Thomas Fauré, président-fondateur de la plateforme collaborative souveraine Whaller appelle à une rupture avec le mimétisme technologique qui conduit notre pays à n’envisager l’innovation que dans un rapport de réplication avec les percées américaines.

À intervalles réguliers, la France assiste, émerveillée, à l’avènement d’une avancée technologique porteuse de la promesse d’une « disruption », c’est-à-dire d’un bouleversement général de notre manière de percevoir ou de modifier nos conditions d’existence. Sans nier les mérites de ces innovations souvent venues d’outre-Atlantique, est-il encore permis de s’interroger sur la sidération avec laquelle nous les épousons d'emblée et les déclinons sans recul, au risque de nous disperser et de ne pas nous consacrer nous-mêmes à des développements plus personnels, plus nécessaires ou plus profonds ?

Depuis quelques mois, il est devenu impossible d’ouvrir un journal sans tomber sur un article consacré à une certaine intelligence artificielle générative prétendument capable de réfléchir - ou de travailler - à notre place.

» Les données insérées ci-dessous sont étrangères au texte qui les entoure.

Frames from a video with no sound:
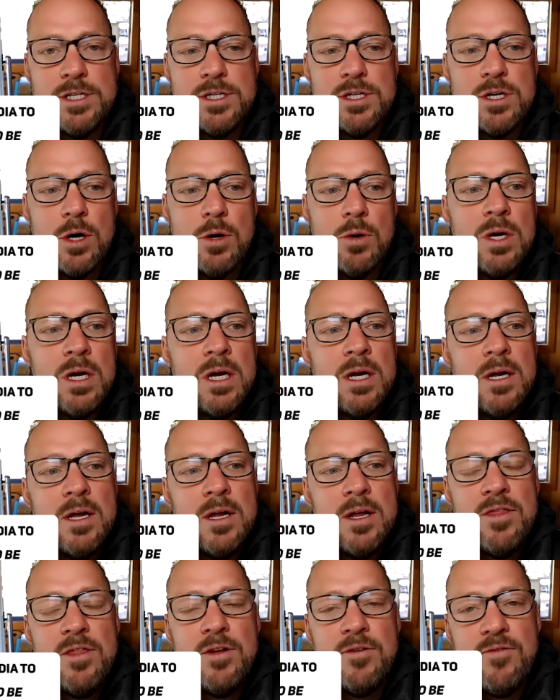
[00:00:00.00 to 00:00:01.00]
So
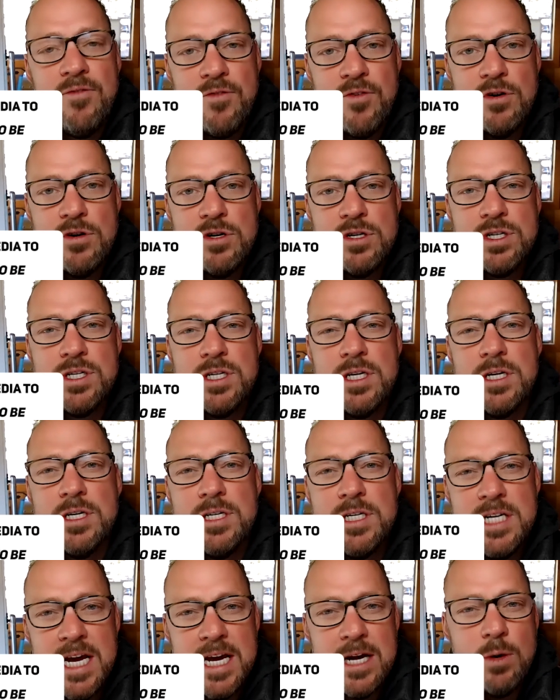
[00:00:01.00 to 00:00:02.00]
the first
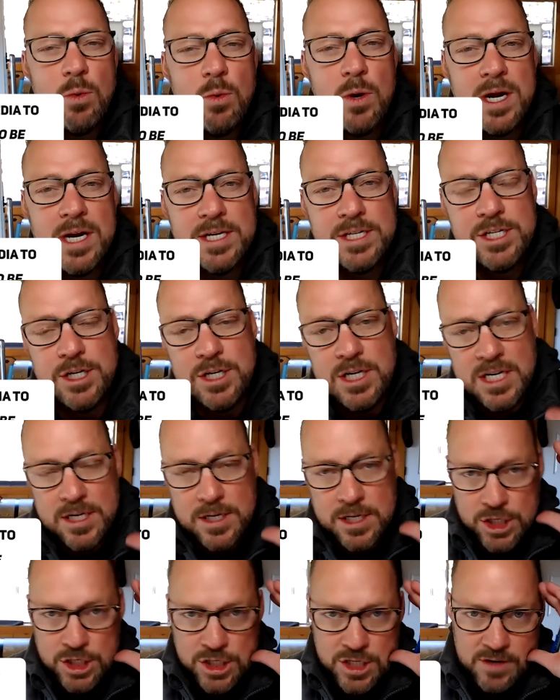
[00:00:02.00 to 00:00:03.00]
takeaway is you
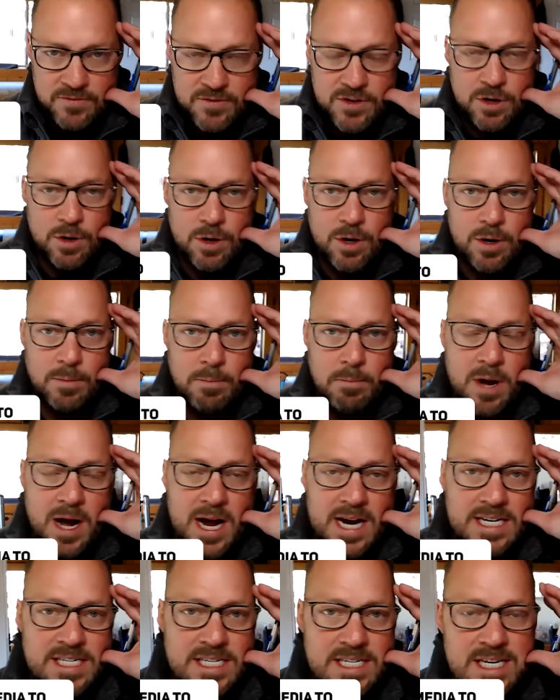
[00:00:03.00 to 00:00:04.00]
need to shift your
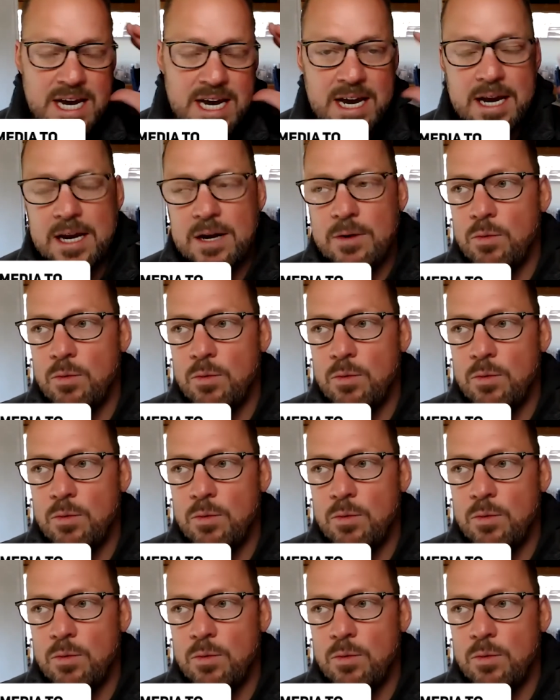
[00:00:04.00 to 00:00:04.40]
mindset.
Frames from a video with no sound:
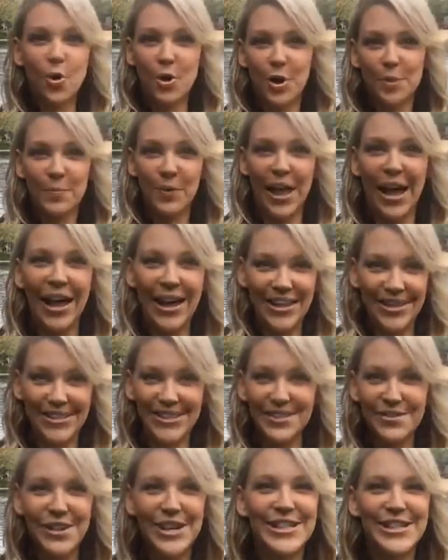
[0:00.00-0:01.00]
complaints
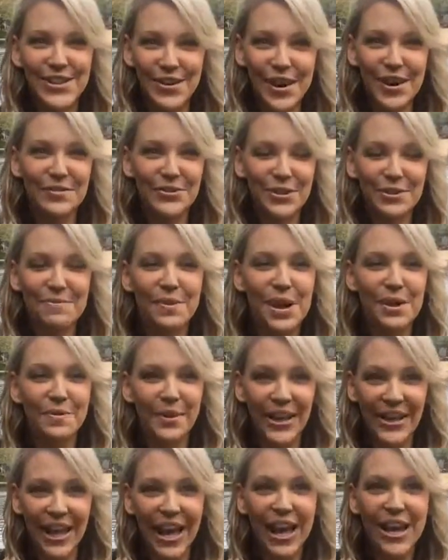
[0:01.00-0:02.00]
whatsoever about
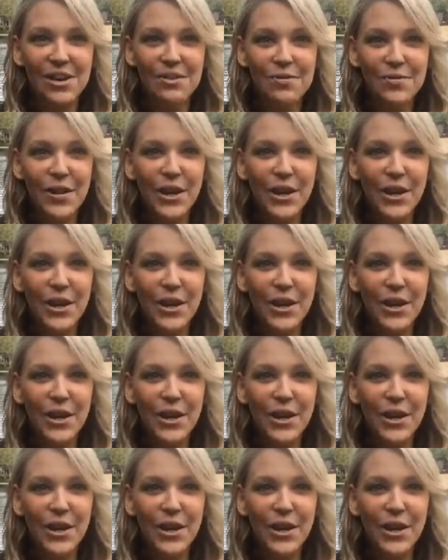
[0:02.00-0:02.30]
my life.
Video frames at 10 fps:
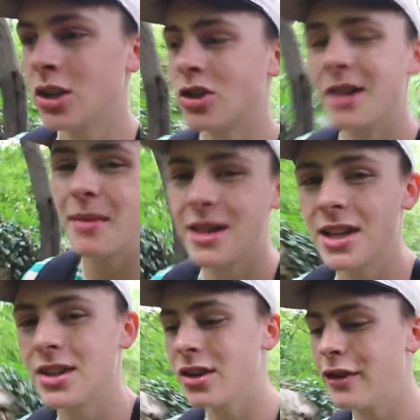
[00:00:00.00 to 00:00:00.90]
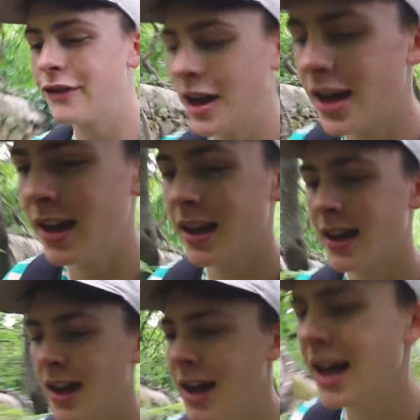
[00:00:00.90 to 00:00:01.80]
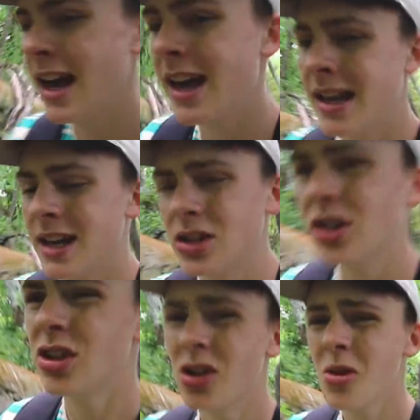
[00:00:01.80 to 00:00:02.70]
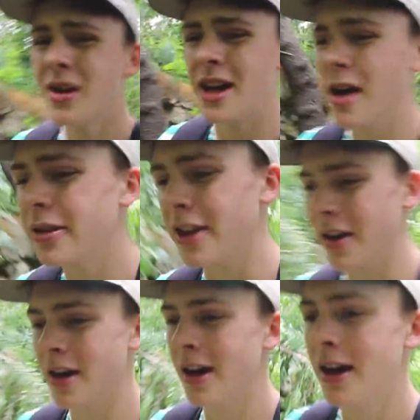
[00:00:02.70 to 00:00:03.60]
trying to make sense of. It's just so unhealthy.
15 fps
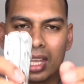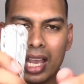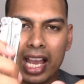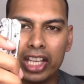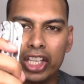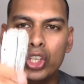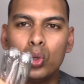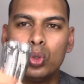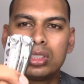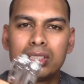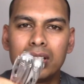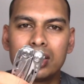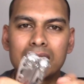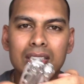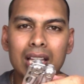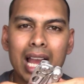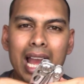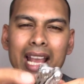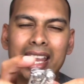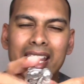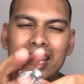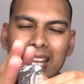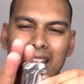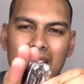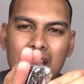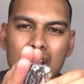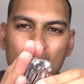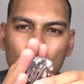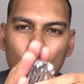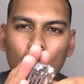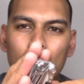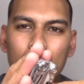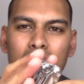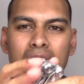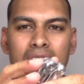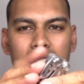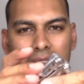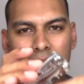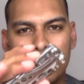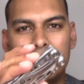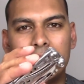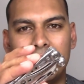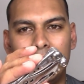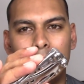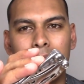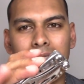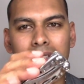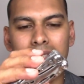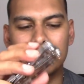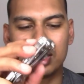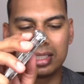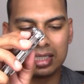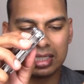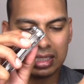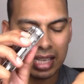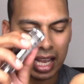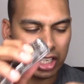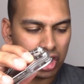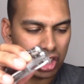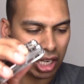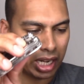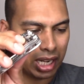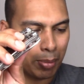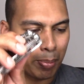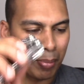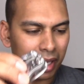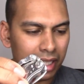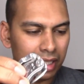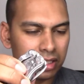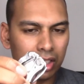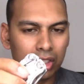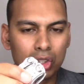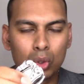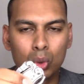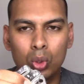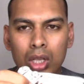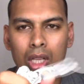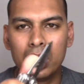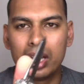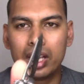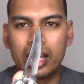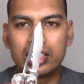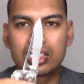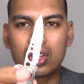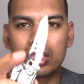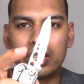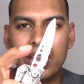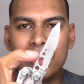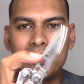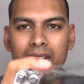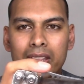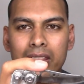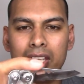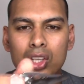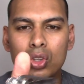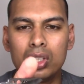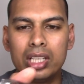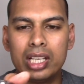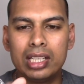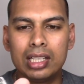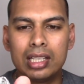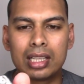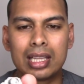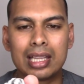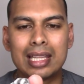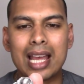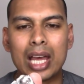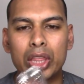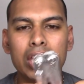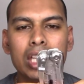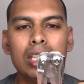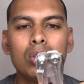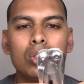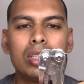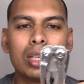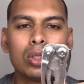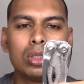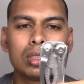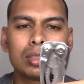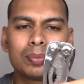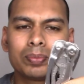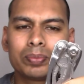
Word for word: I use this, I can almost say, on a daily basis. It's such an amazing tool. It's got everything you need in it, nothing you don't.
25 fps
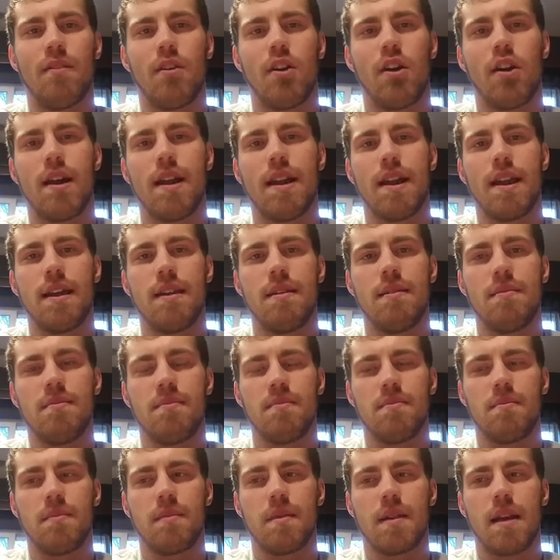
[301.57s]
already
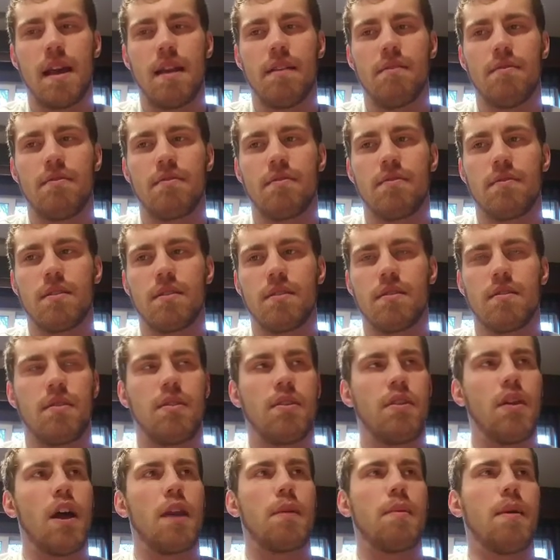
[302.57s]
kind of
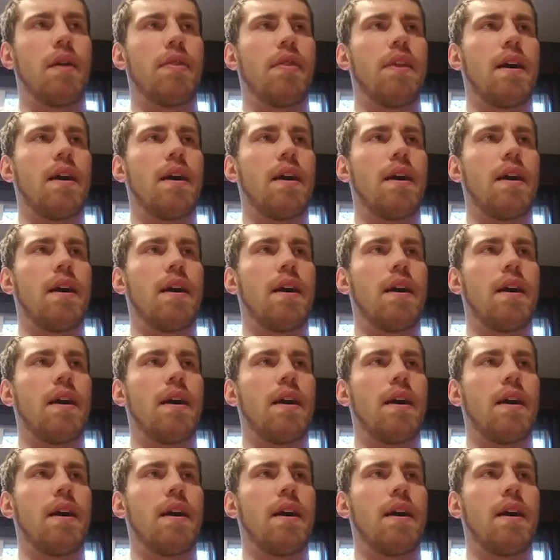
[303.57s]
thought about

C’est presque une gageure de parvenir à ne pas la citer. ChatGPT est littéralement partout ! ChatGPT (pour Generative Pre-trained Transformer, comprenez «transformateur génératif pré-entraîné), est un logiciel créé par l’entreprise OpenAI, en collaboration avec Microsoft. Puisqu'elle est aussi appelée « agent conversationnel», demandons-nous un instant si la France manque à ce point de conversation pour ne plus jurer que par elle…

La France coincée entre le psittacisme et l’antonomase

À peine mis à disposition sur Internet, nous nous sommes rués sur ce nouvel outil tellement fascinant. Mais il nous a fallu assez peu de temps pour qu'en France, chacun se demande quand nous aurions notre "propre ChatGPT". C'est hélas l'un des aspects de la course au progrès menée par les Etats-Unis : le psittacisme de la France qui se presse d'adopter les nouveautés venues d’outre-Atlantique. Et elle les épouse plus encore dans leur "narratif" que dans l'usage qu’elle en fait à proprement parler. Il faut donc nous interroger sur notre disposition à accueillir avec un égal enthousiasme, tout ce qui vient de l’extérieur de la France, y compris quand la nouveauté en question porte un tel nom !

De manière spontanée, et par antonomase, nous n’évoquons plus qu’une dénomination commerciale pour désigner ce qui n’est en fait que l’expression particulière d’une technologie née, au moins dans ses fondements, il y a plus de soixante-dix ans. C’est alors que nous nous croyons obligés, dans un double mouvement d’orgueil et de sujétion, de lancer notre propre « ChatGPT », un peu comme, quelques temps auparavant, nous nous étions assigné l’impérieuse mission de donner vie à nos propres « Facebook », « Google » ou plus récemment « Métavers » français. Or nommer ces percées relatives (elles ne sont souvent que l’aboutissement de longs travaux associant chercheurs et nations) c’est déjà attribuer à nos concurrents américains un avantage compétitif difficilement rattrapable. Le nom de la mariée est désormais sur toutes les lèvres, et il est trop tard pour attirer son attention.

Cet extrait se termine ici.